Collected data
────────
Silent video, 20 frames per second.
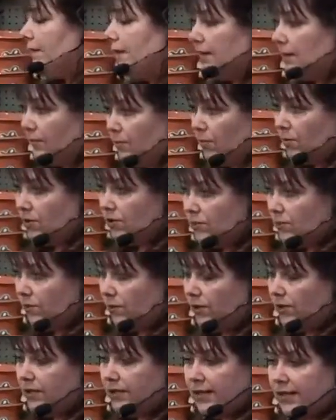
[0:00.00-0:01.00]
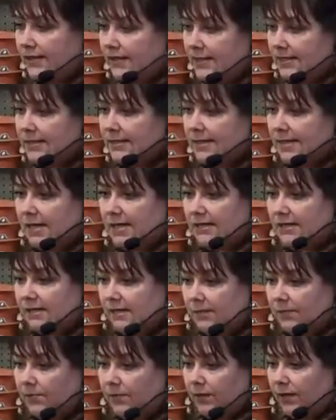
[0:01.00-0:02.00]
one thing, the boards weren't a good idea because they got
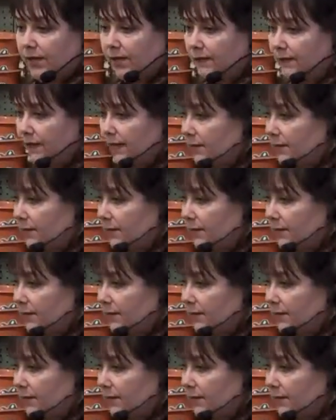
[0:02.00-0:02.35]
slippery and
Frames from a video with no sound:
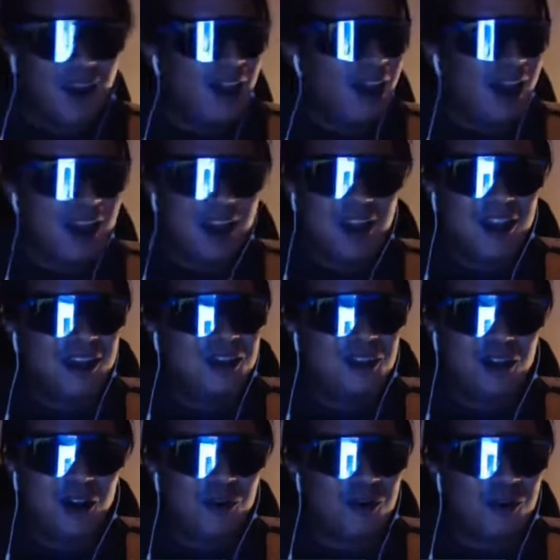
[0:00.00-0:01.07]

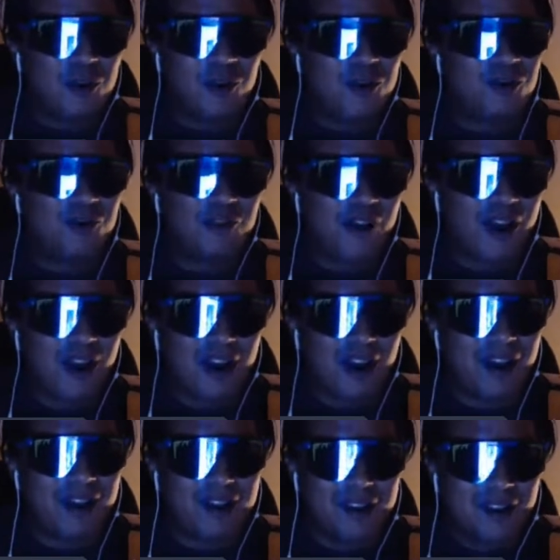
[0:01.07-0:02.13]
AEW
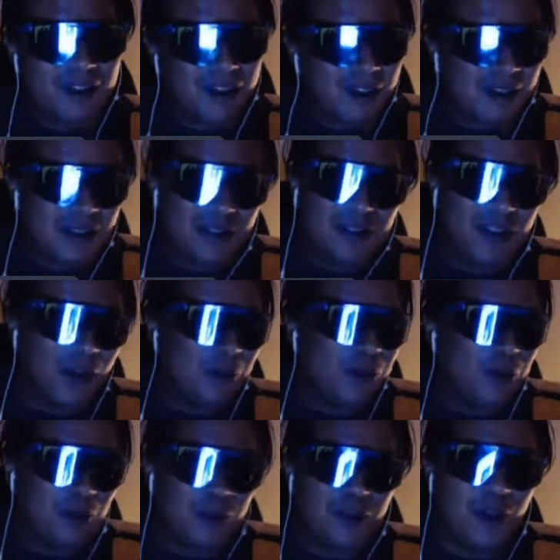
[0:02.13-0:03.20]
fan.
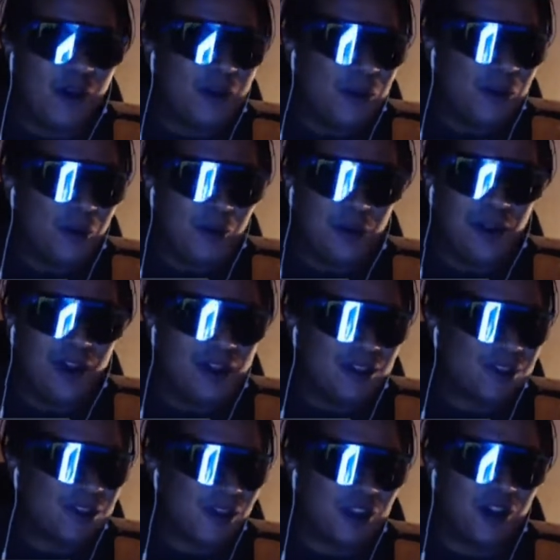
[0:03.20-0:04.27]
WWE
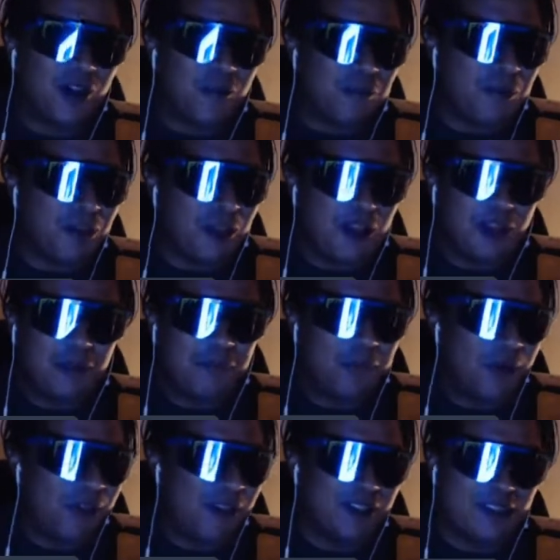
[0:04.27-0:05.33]
is gonna be
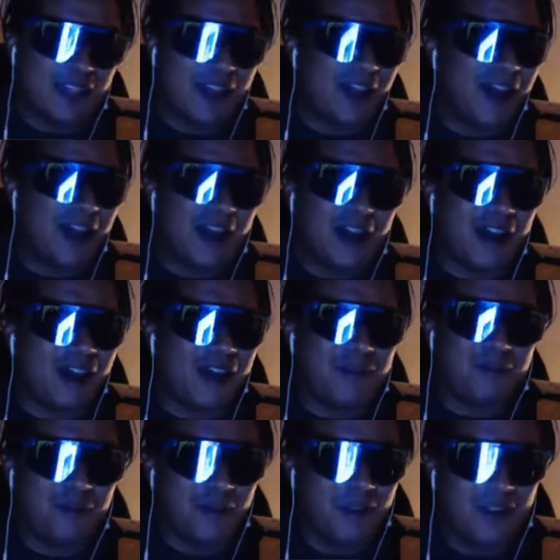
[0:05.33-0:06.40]
pissed at
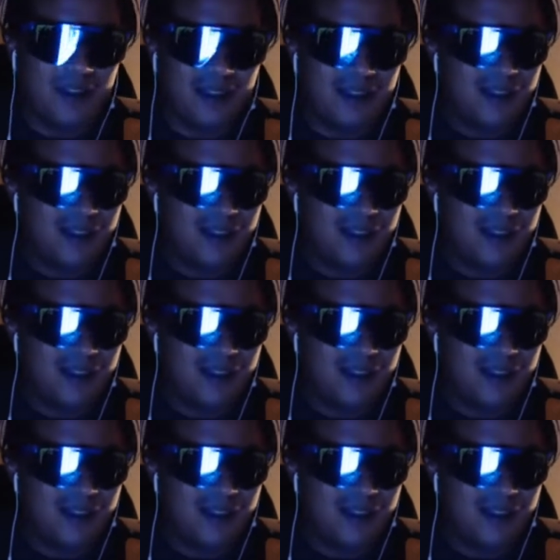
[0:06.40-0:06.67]
me.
────────
◆ **WHAT THE TASK REQUIRES**:
Report every line of the entries that carries the word "video".

◆ **SOLUTION TO THE PROBLEM**:
Silent video, 20 frames per second.
Frames from a video with no sound:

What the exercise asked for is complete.